The Philippines’ meteorological agency said that Typhoon Bising slightly intensifies while moving NorthWestward over the Philippine Sea.
As per the Joint Typhoon Warning Center, the first typhoon of 2021 in the western Pacific Basin formed on Friday after Surigae underwent rapid intensification. The typhoon locally known as Bising is moving west northwest over the Philippine sea, packing maximum winds of 175 kilometers (109 miles) per hour and gusts of up to 215 kilometers per hour.
PAGASA, the Philippines’ meteorological agency said that Typhoon "Bising" slightly intensifies while moving NorthWestward over the Philippine Sea. Typhoon “Bising" will move generally northwestward over the Philippine Sea until tomorrow afternoon or evening. Afterwards, the typhoon will slow down and move northward or north-northeastward until Tuesday (20 April) early morning before moving generally north-northwestward over the Philippine Sea east of Northern and Central Luzon, it warned.

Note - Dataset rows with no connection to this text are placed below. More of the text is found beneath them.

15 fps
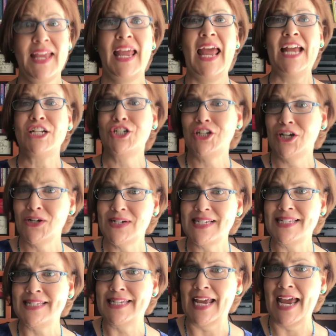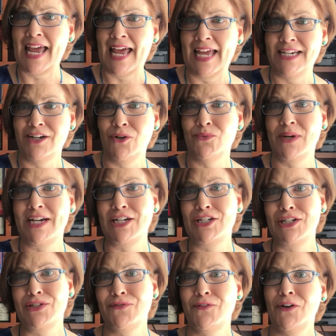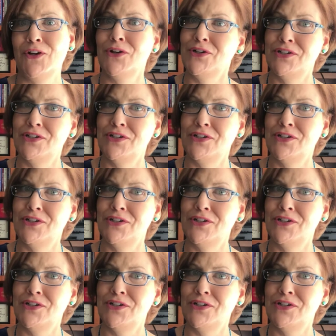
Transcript: And Charity's dad arranges for her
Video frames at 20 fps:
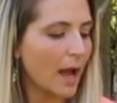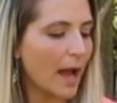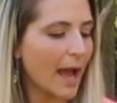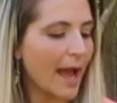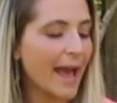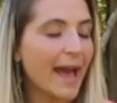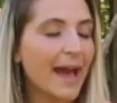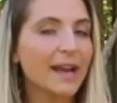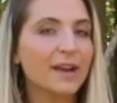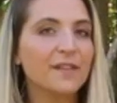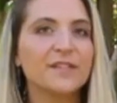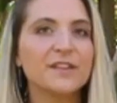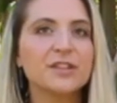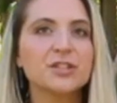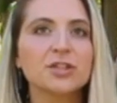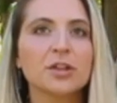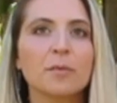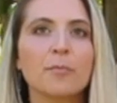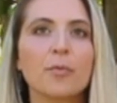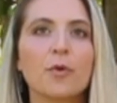I had a
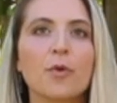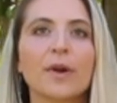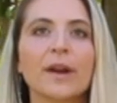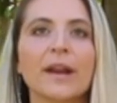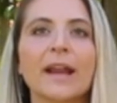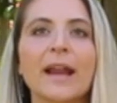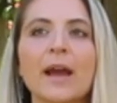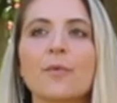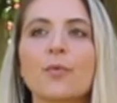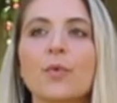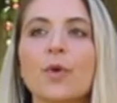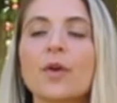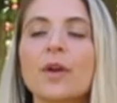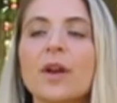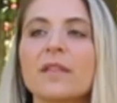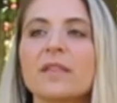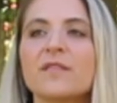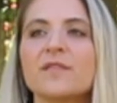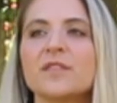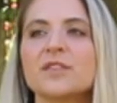vision board and I wrote
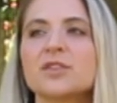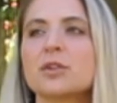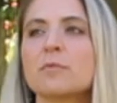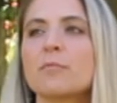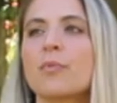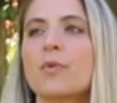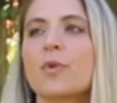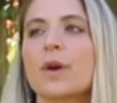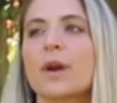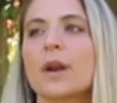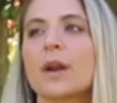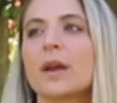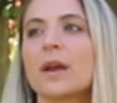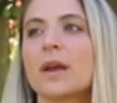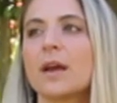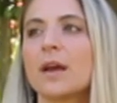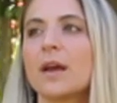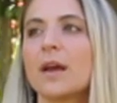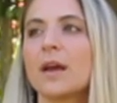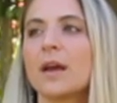on the vision board
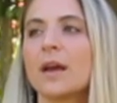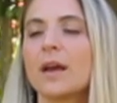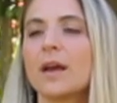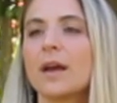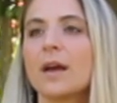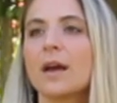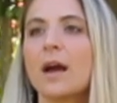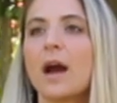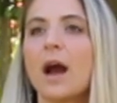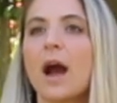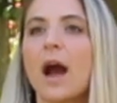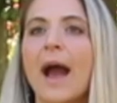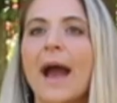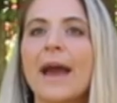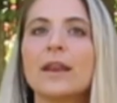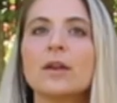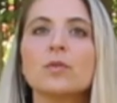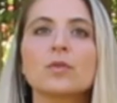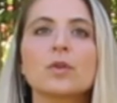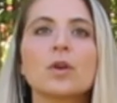
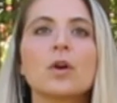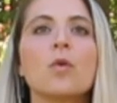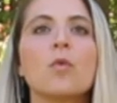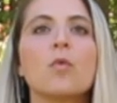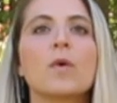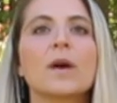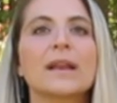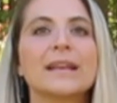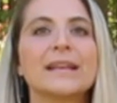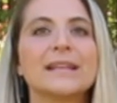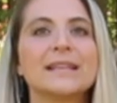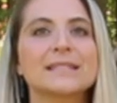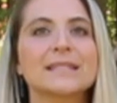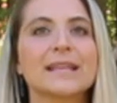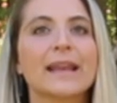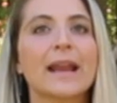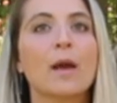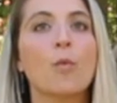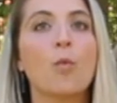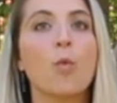I don't know what it is
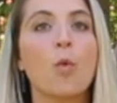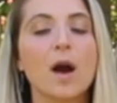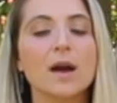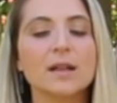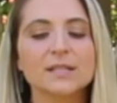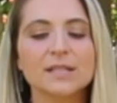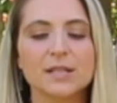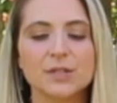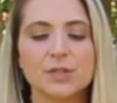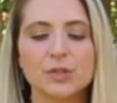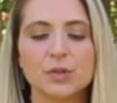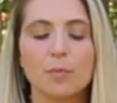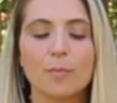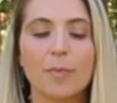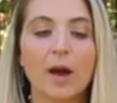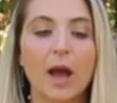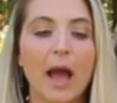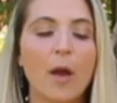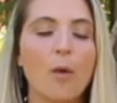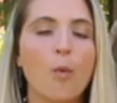that I want to do,
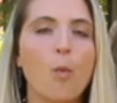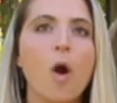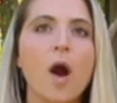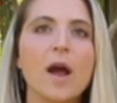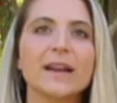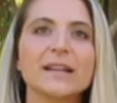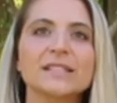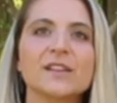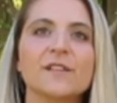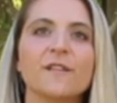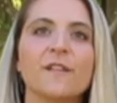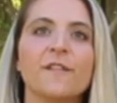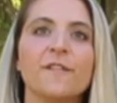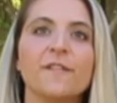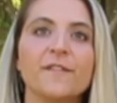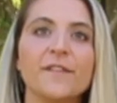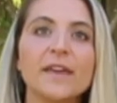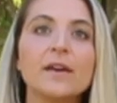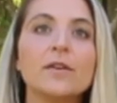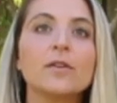but I want it to
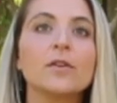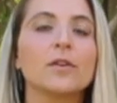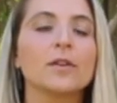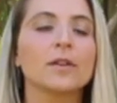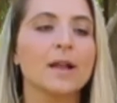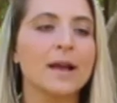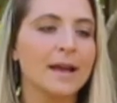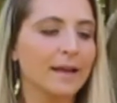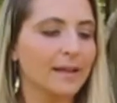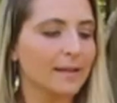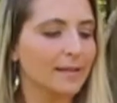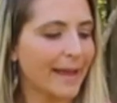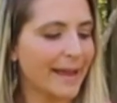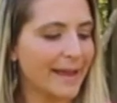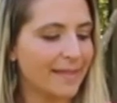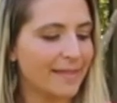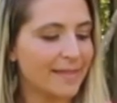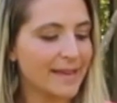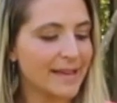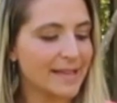feel
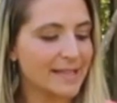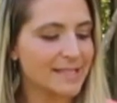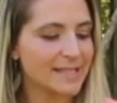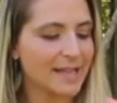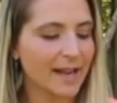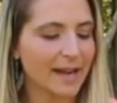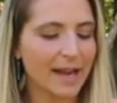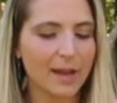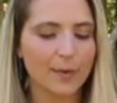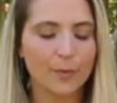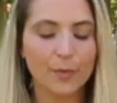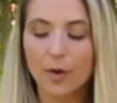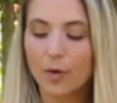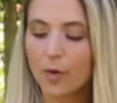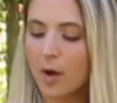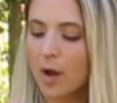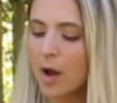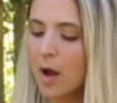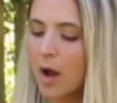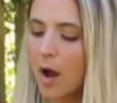like this. And I
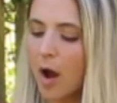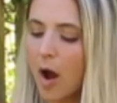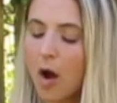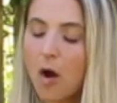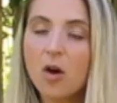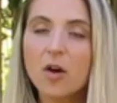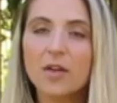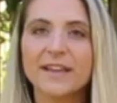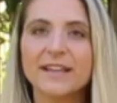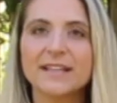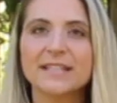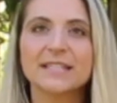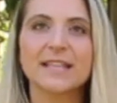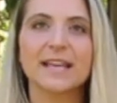wrote all these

Flooding and rain-induced landslides may occur, the agency warned as it placed about a dozen areas east of the country under the lowest storm alert. Surigae isn’t likely to directly hit land, however, it is expected to intensify further and could reach a peak of 195 kilometers per hour to 205 kilometers per hour on Sunday, the weather bureau said as reported by Bloomberg.
Both the Philippine Atmospheric, Geophysical and Astronomical Services Administration (PAGASA) and the Joint Typhoon Warning Center in Honolulu currently predict the storm to remain just offshore from the Philippines. However, some forecast models suggest that the storm, called “Bising" in the Philippines (which uses a different naming system), could track close enough to the coast to bring hazardous weather.
“Conditions will be favorable for further strengthening," AccuWeather meteorologist Tony Zartman said on its website, adding the amount of impact to the Philippines would depend on how quickly the typhoon makes a turn to the north while on water over the weekend.
An average of 20 typhoons pass through the Philippines each year, as per Bloomberg.